Would you repeat the listing below exactly, with no pictures in it?

++++++++++

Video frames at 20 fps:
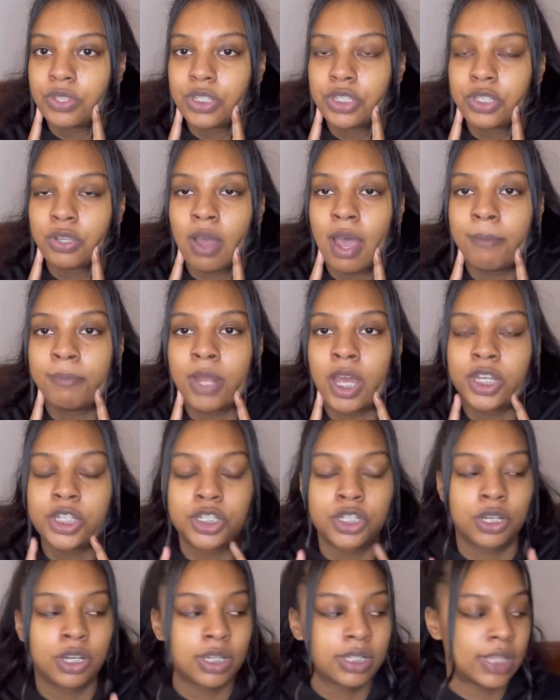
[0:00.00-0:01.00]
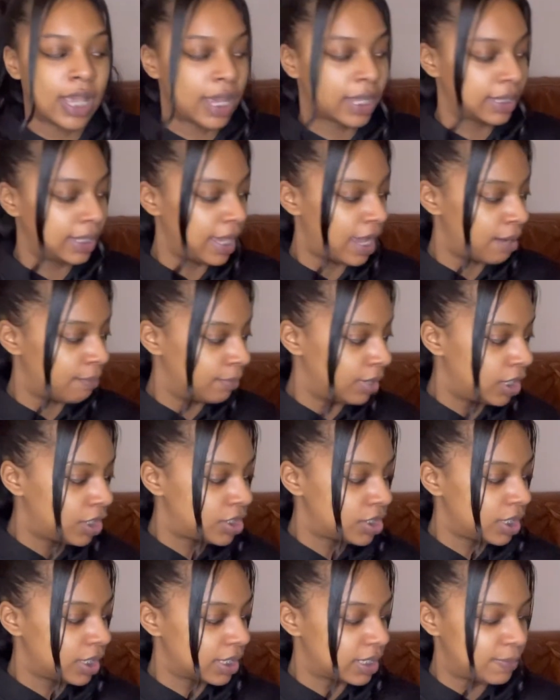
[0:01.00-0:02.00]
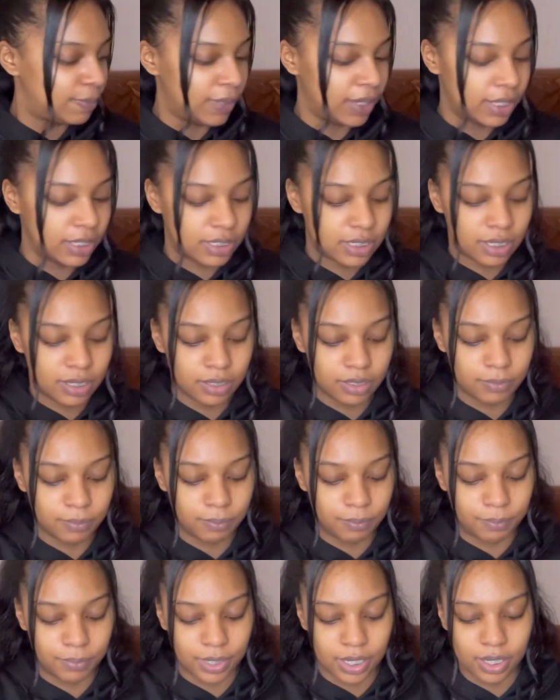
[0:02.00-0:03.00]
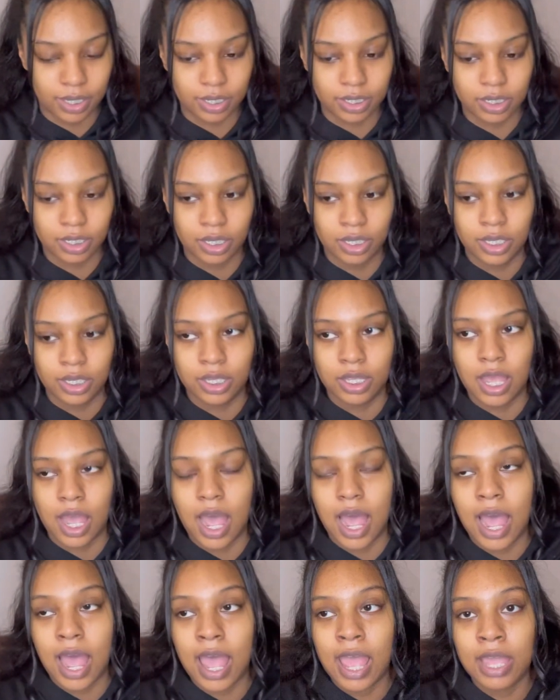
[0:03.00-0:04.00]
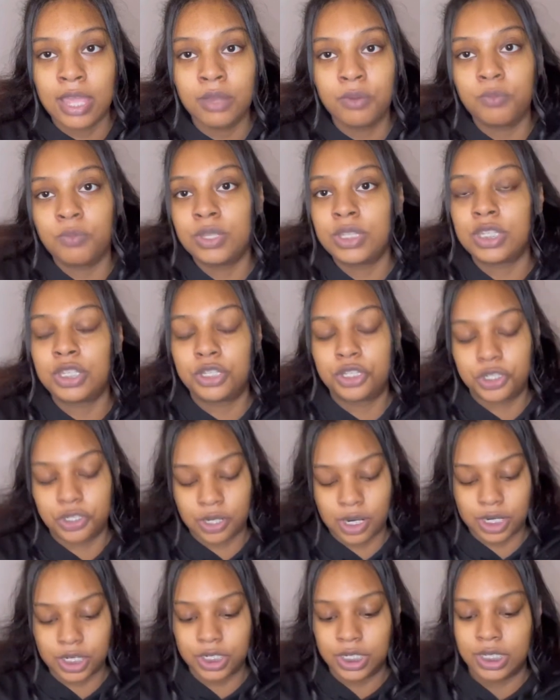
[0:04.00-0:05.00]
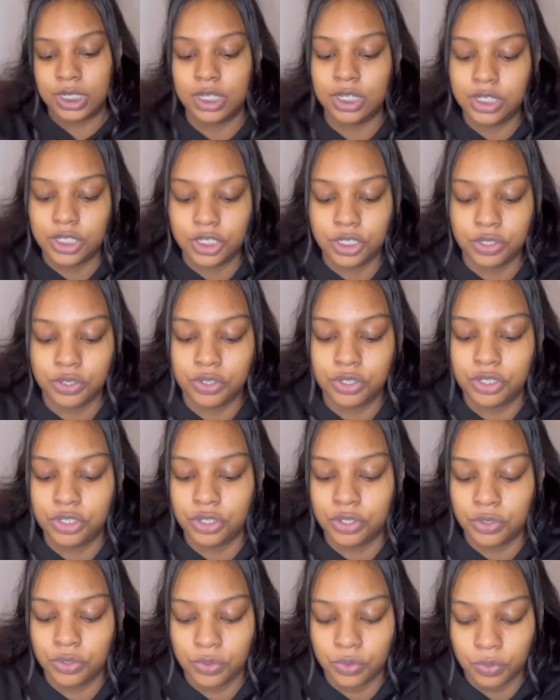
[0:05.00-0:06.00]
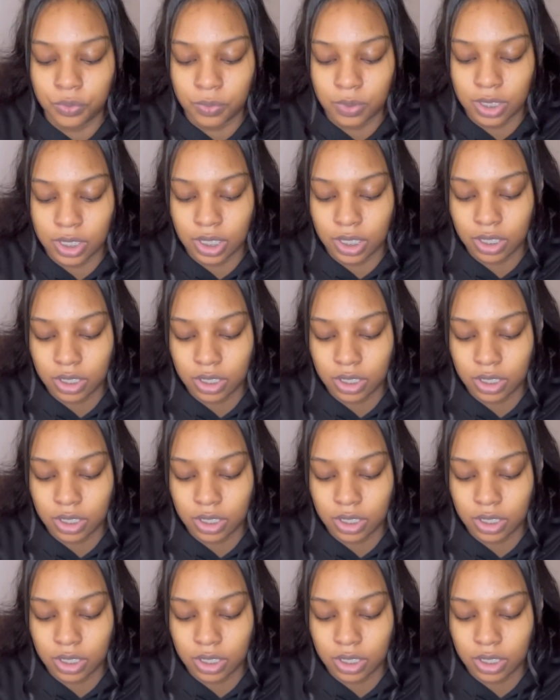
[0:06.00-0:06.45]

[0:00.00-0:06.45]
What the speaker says: So I'm not sure exactly how much it expands it, but I was instructed to do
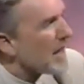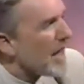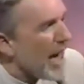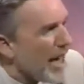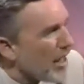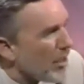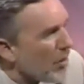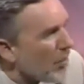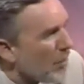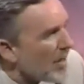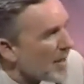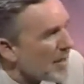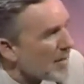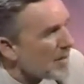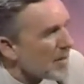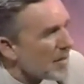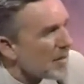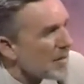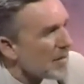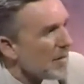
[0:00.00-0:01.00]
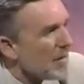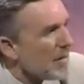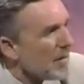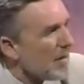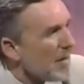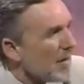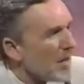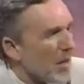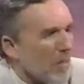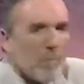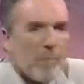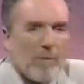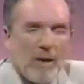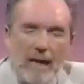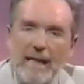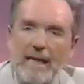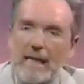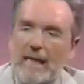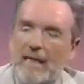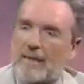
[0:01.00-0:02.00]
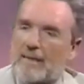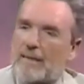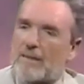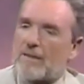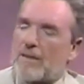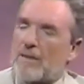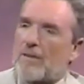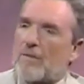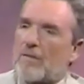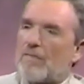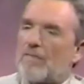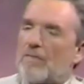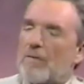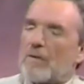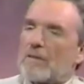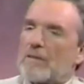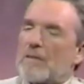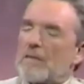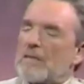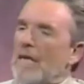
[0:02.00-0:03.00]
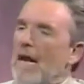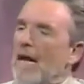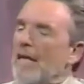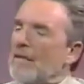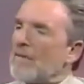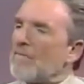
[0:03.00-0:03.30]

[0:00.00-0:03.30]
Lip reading: and ailments, complaining that the universe is not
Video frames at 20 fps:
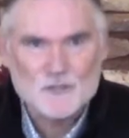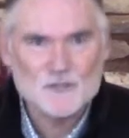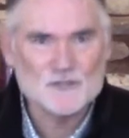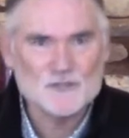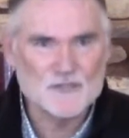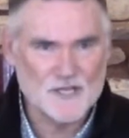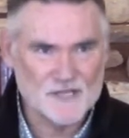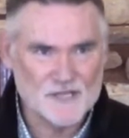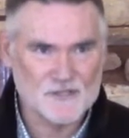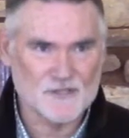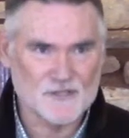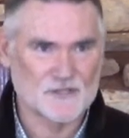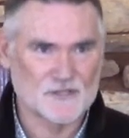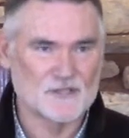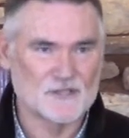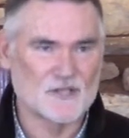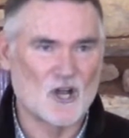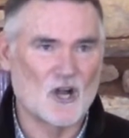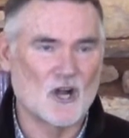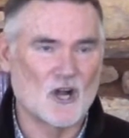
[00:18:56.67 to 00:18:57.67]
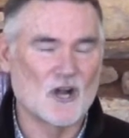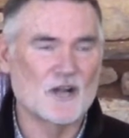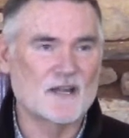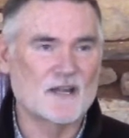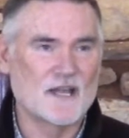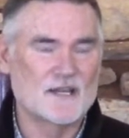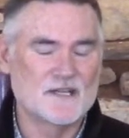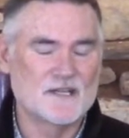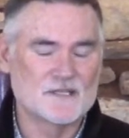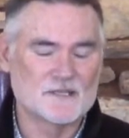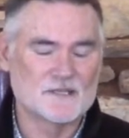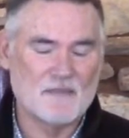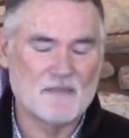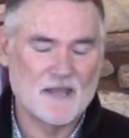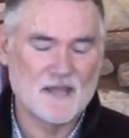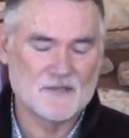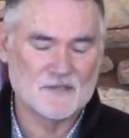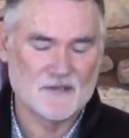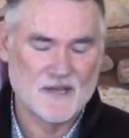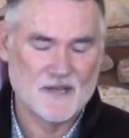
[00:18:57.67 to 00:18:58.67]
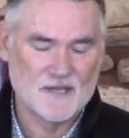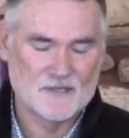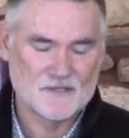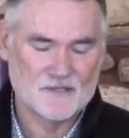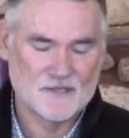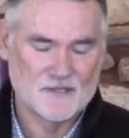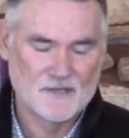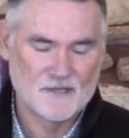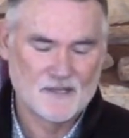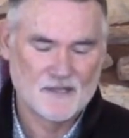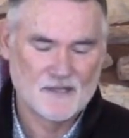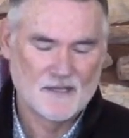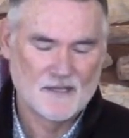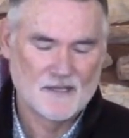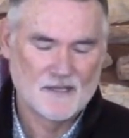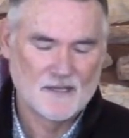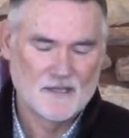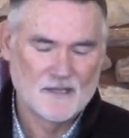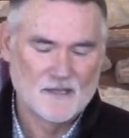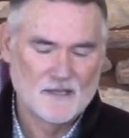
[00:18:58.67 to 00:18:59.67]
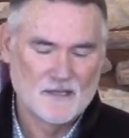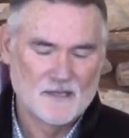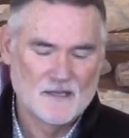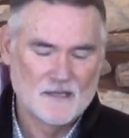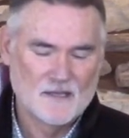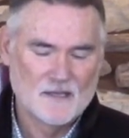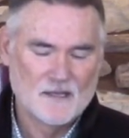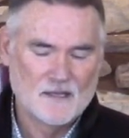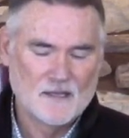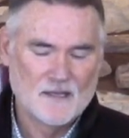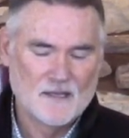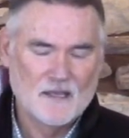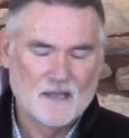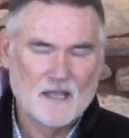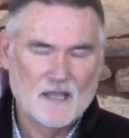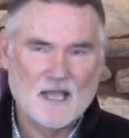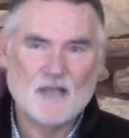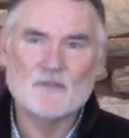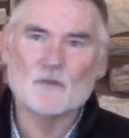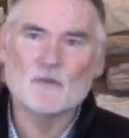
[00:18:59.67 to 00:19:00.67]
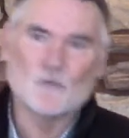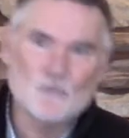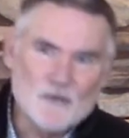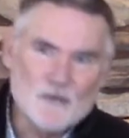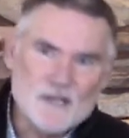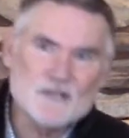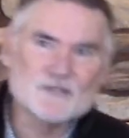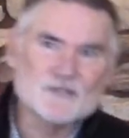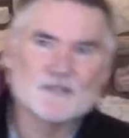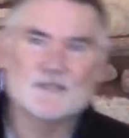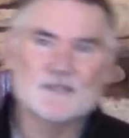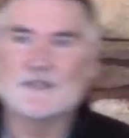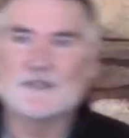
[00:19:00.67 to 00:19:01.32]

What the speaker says: Jesus' heart and his imagination. And the reason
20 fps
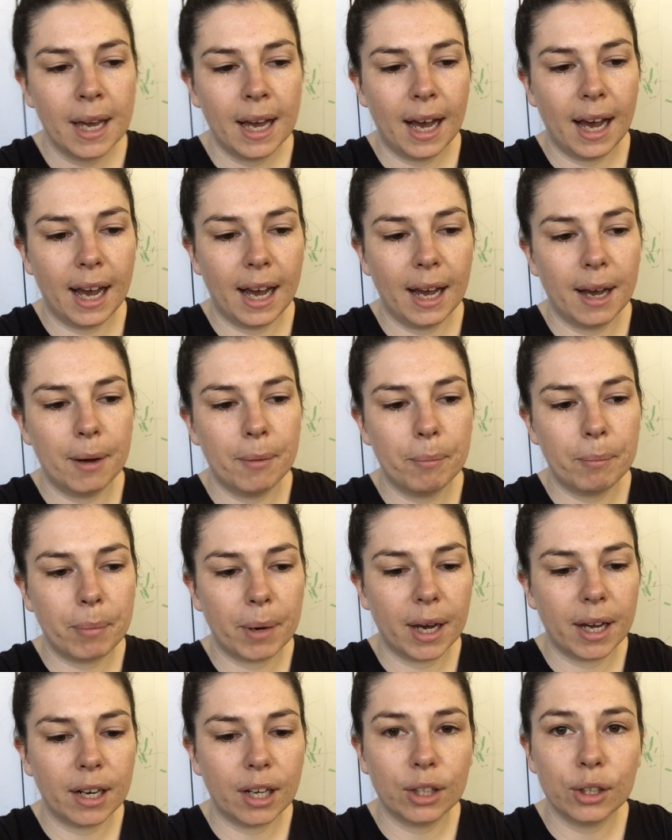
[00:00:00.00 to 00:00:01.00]

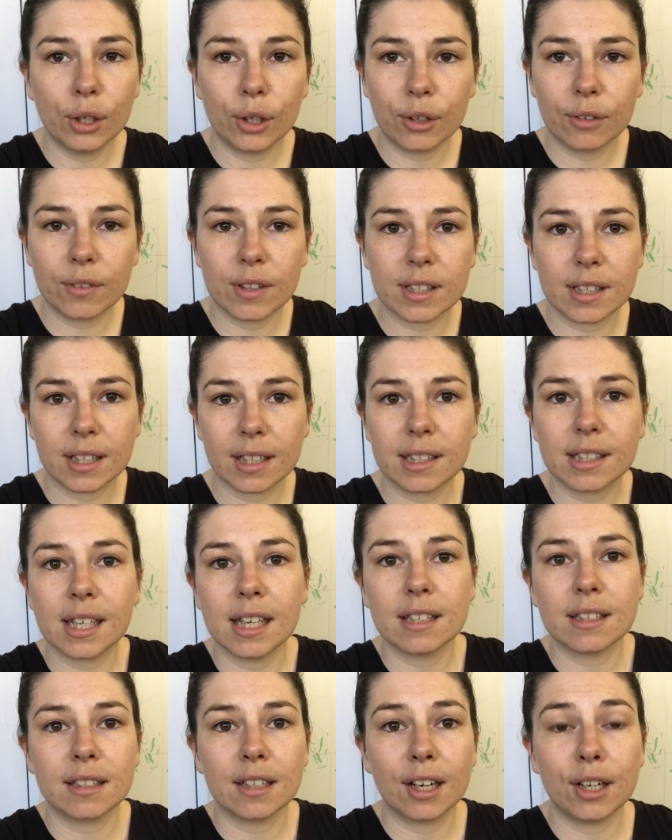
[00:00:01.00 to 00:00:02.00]
but a lot of the
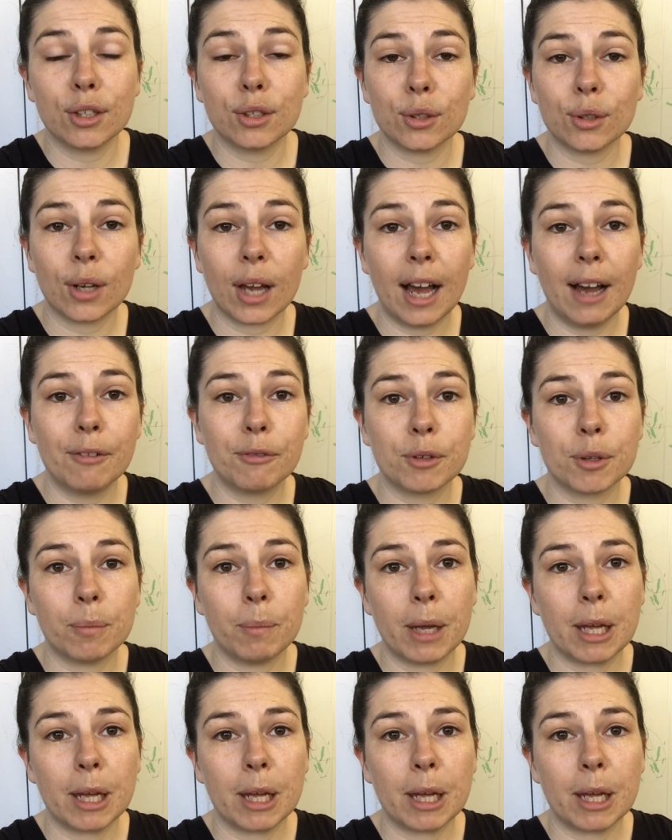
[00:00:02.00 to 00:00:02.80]
success that I do have with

++++++++++

Output of the exercise:
Video frames at 20 fps:
[0:00.00-0:01.00]
[0:01.00-0:02.00]
[0:02.00-0:03.00]
[0:03.00-0:04.00]
[0:04.00-0:05.00]
[0:05.00-0:06.00]
[0:06.00-0:06.45]

[0:00.00-0:06.45]
What the speaker says: So I'm not sure exactly how much it expands it, but I was instructed to do
[0:00.00-0:01.00]
[0:01.00-0:02.00]
[0:02.00-0:03.00]
[0:03.00-0:03.30]

[0:00.00-0:03.30]
Lip reading: and ailments, complaining that the universe is not
Video frames at 20 fps:
[00:18:56.67 to 00:18:57.67]
[00:18:57.67 to 00:18:58.67]
[00:18:58.67 to 00:18:59.67]
[00:18:59.67 to 00:19:00.67]
[00:19:00.67 to 00:19:01.32]

What the speaker says: Jesus' heart and his imagination. And the reason
20 fps
[00:00:00.00 to 00:00:01.00]

[00:00:01.00 to 00:00:02.00]
but a lot of the
[00:00:02.00 to 00:00:02.80]
success that I do have with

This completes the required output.